Highlighted
Acclaimed Contributor.. Acclaimed Contributor..
Acclaimed Contributor..
236 views

Sudden problems with Node and Agent Topology Discovery

Jump to solution

Hi

In my customer's OBM 2019.05 on Windows env. (with an active & a standby DPS and two redundant GWs behind an LB), we have had problems with the normal Node- and Agent-discovery function since the middle of last week. 

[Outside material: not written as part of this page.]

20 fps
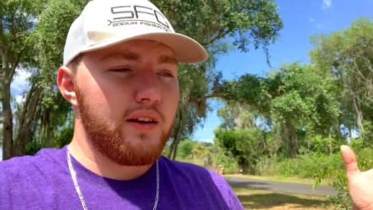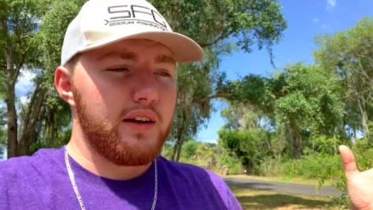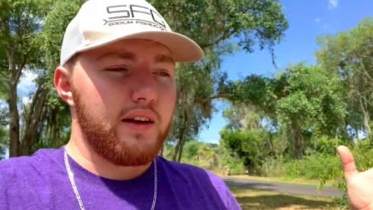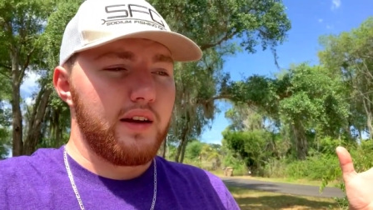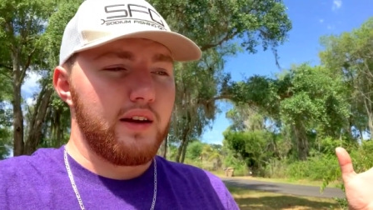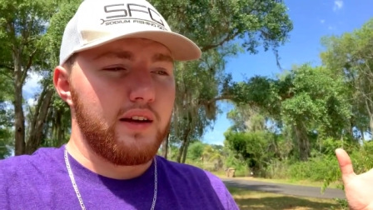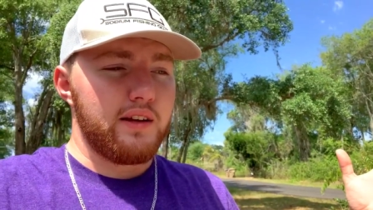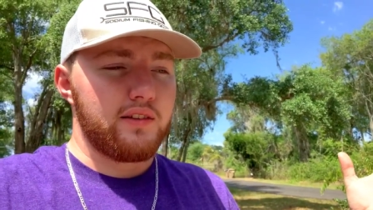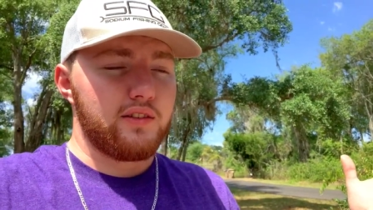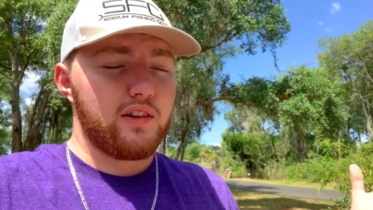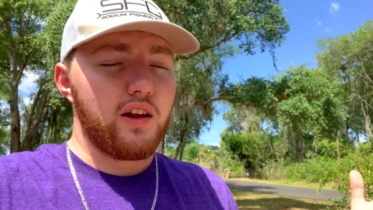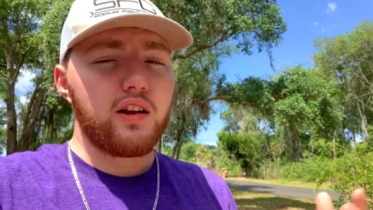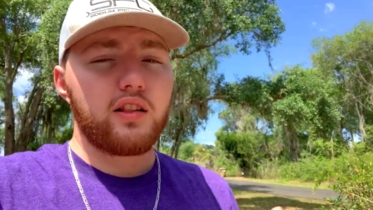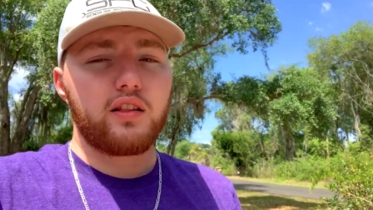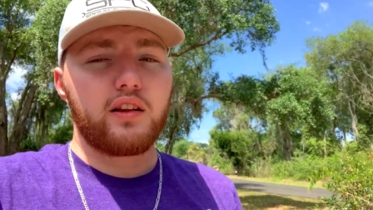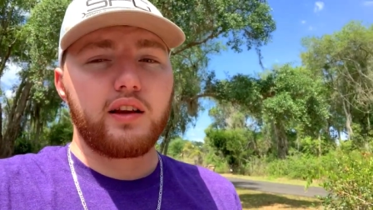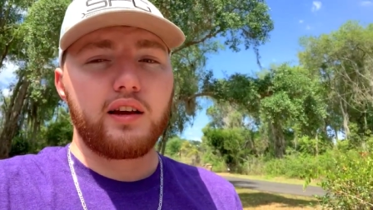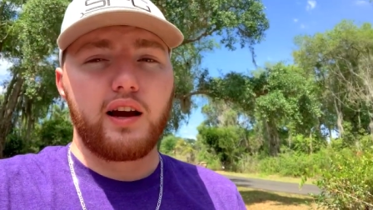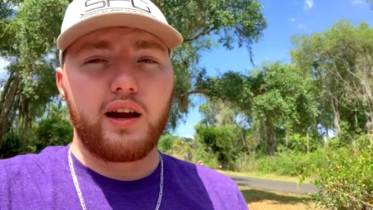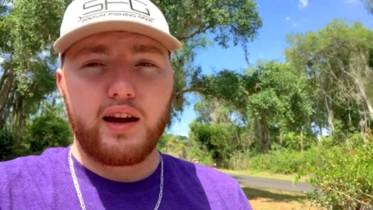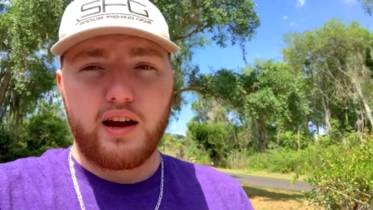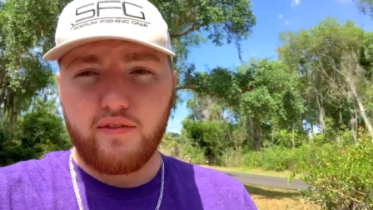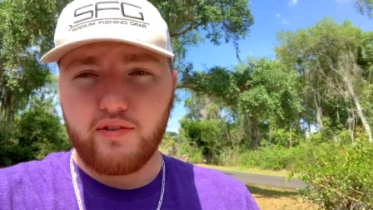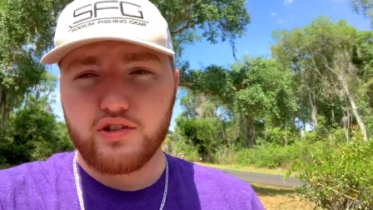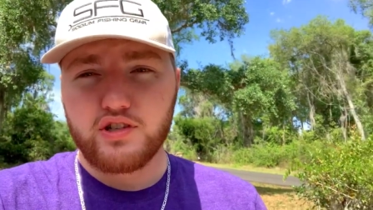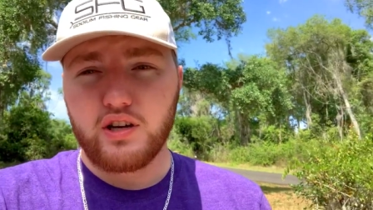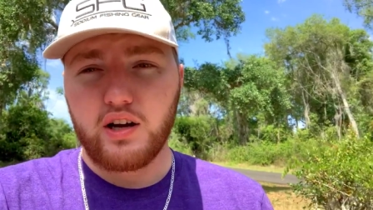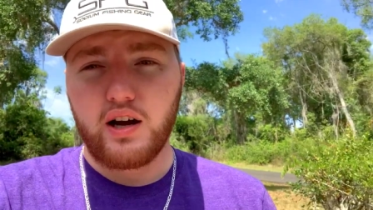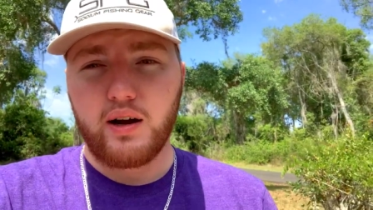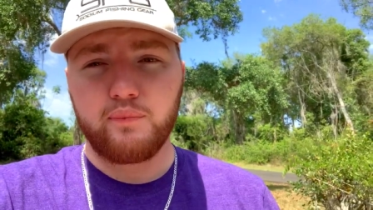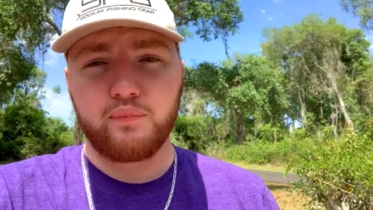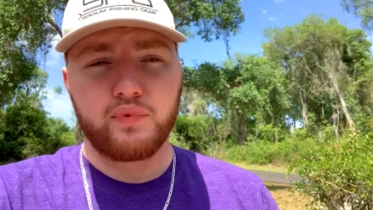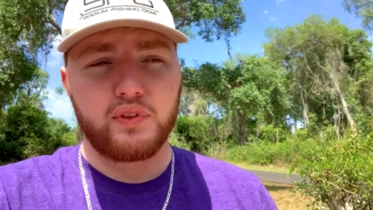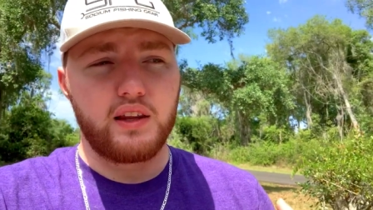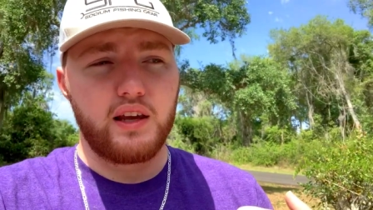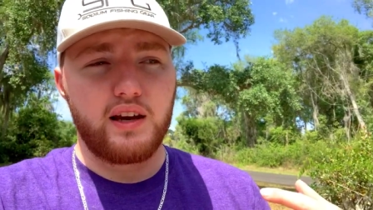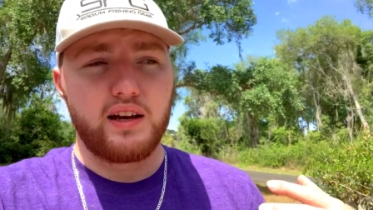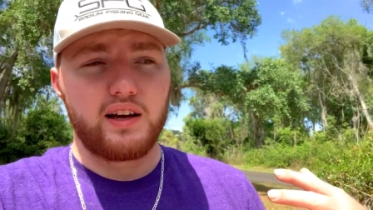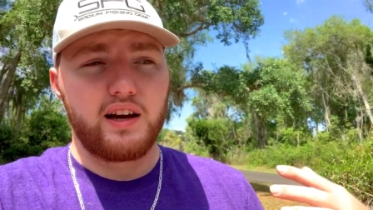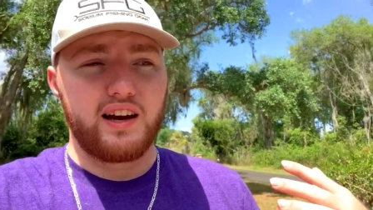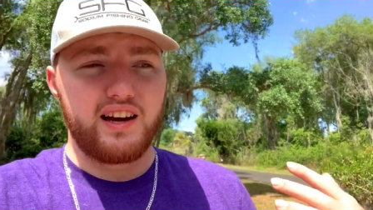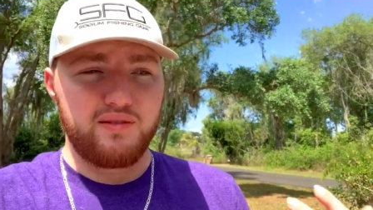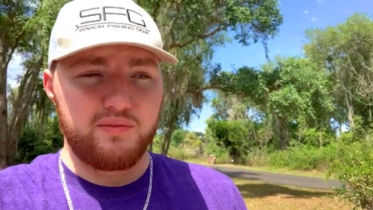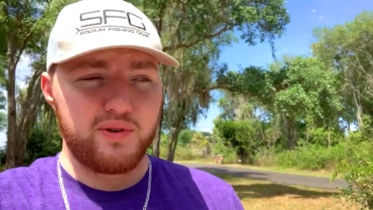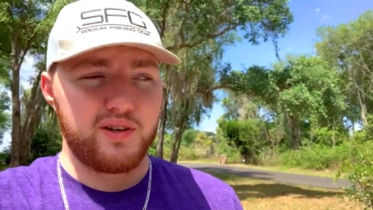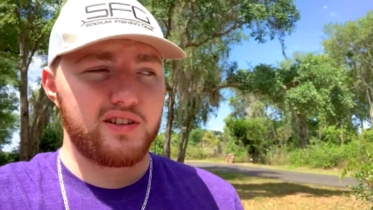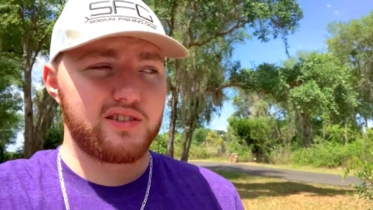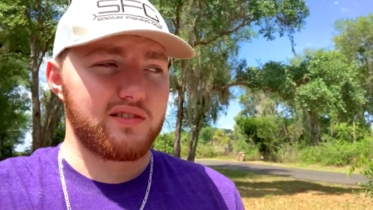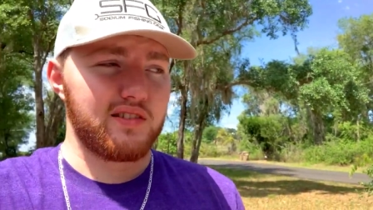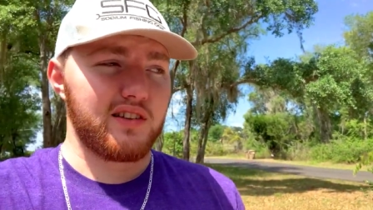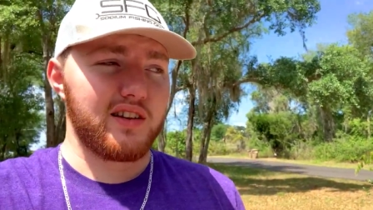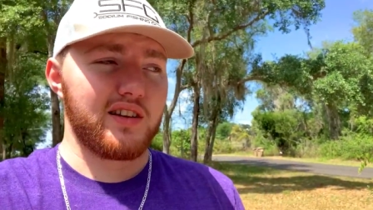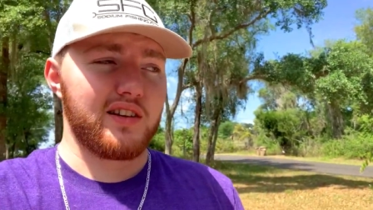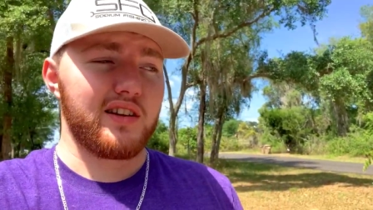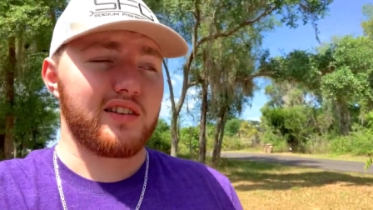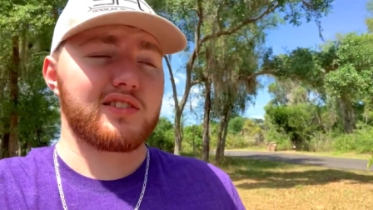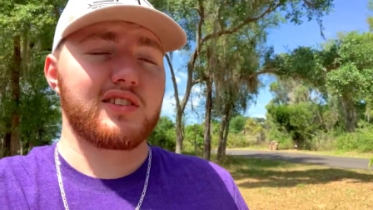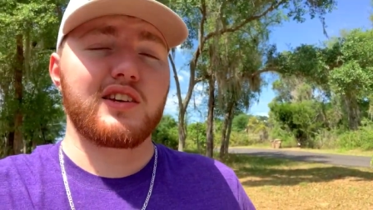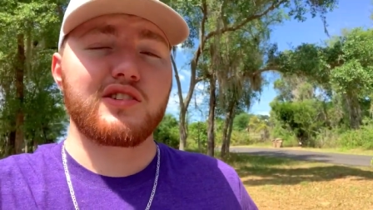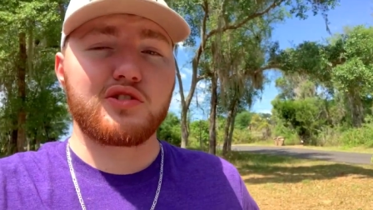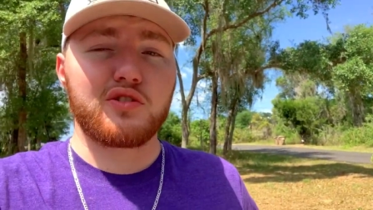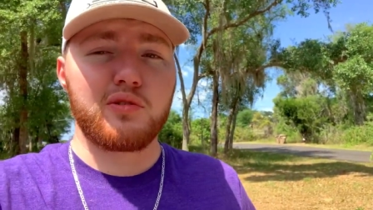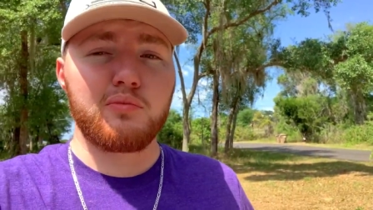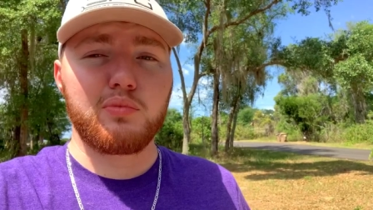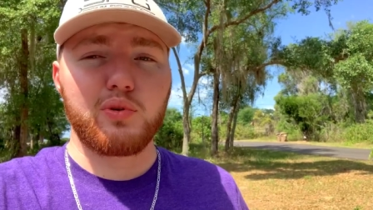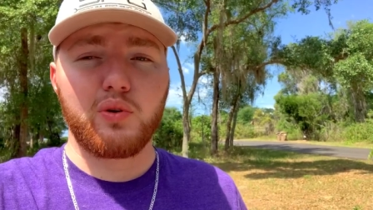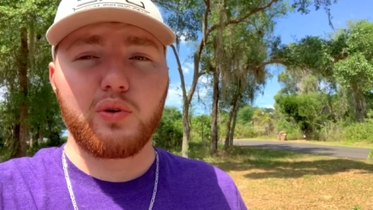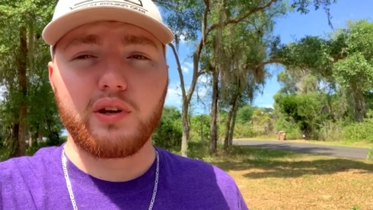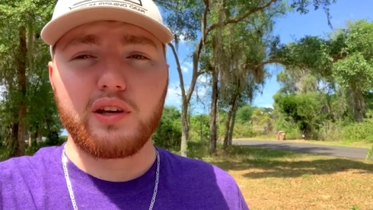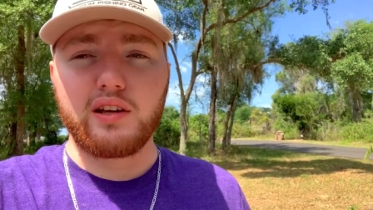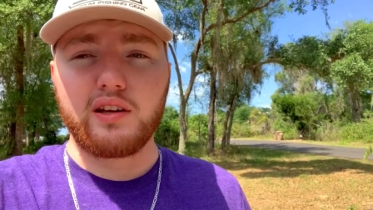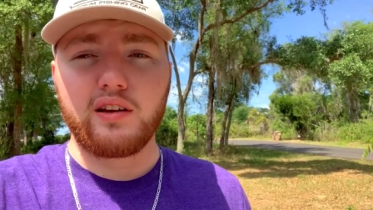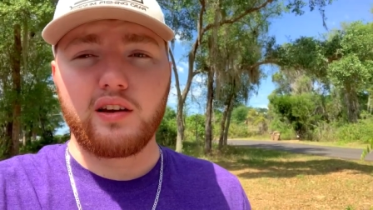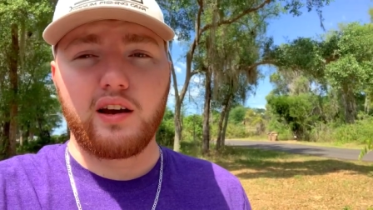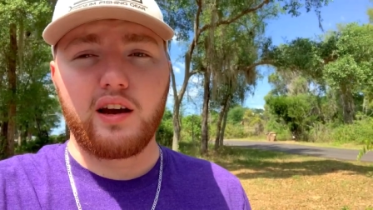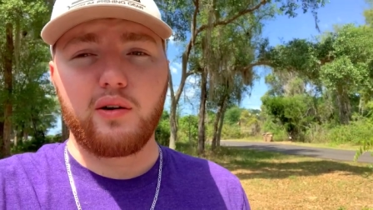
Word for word: And luckily I have a job that I am an essential employee.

After enabling LOG_LEVEL 10 on the OvSvcDiscServer server on the GWs and troubleshooting by restarting opcmsga on a couple of agents (we consequently use OA 12.11), I can see from the OvSvcDiscServer.log one one of the GWs that node data from the node in question is indeed received immediately. I can also see that an XML file called OvSDXmlBuffer<nnnn>.xml is created on the same GW, in the  %OvDataDir%\shared\server\datafiles\svcdisc directory. But everthing seems to kind of stop there. The opr-svcdiscserver.log does not show any traces of the new discovery info. form the node, and nothing whatsoever is written to the opr-svcdiscserver-citrace.log file.

Furthermore, the above mentioned directory contains thousands of such OvSDXmlBuffer<nnn>.xml files, most of them are from the last 24 hours.

Last night, all of a sudden, a bunch of new nodes were discovered properly. I can see this in the normal OBM Console under Monitored Nodes (they have detailed OA- and OS-version info. etc). I can even see from the opr-svcdiscserver-citrace.log on one of the GWs at what time last night that they were added. So during approx. 15-20 minutes last night the discovery suddenly worked fine. Since then, however, new nodes are not discovered anymore.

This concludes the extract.